Although the records contain pictures, the copy should leave them out and match everything else exactly.

*** Opening DATA EXTRACT ***

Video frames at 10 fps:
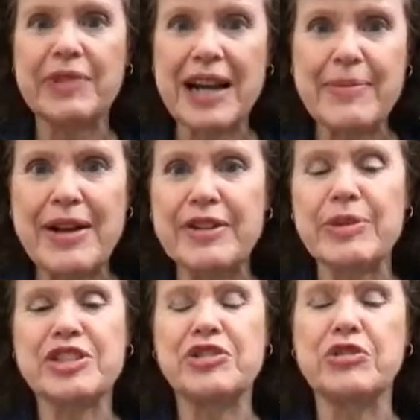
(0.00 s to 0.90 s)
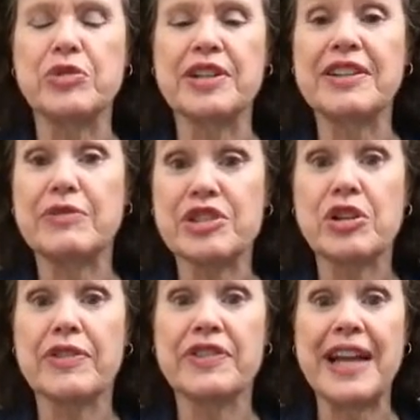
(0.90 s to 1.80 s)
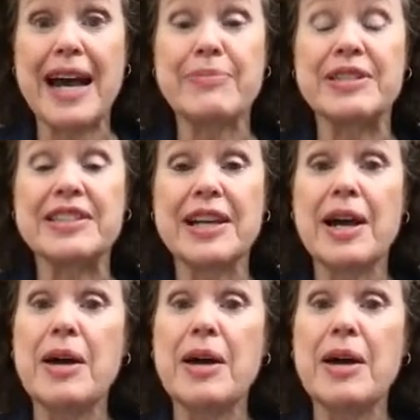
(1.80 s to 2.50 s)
got married much too quickly, which often happens.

*** Closing DATA EXTRACT ***

TASK SOLUTION:
Video frames at 10 fps:
(0.00 s to 0.90 s)
(0.90 s to 1.80 s)
(1.80 s to 2.50 s)
got married much too quickly, which often happens.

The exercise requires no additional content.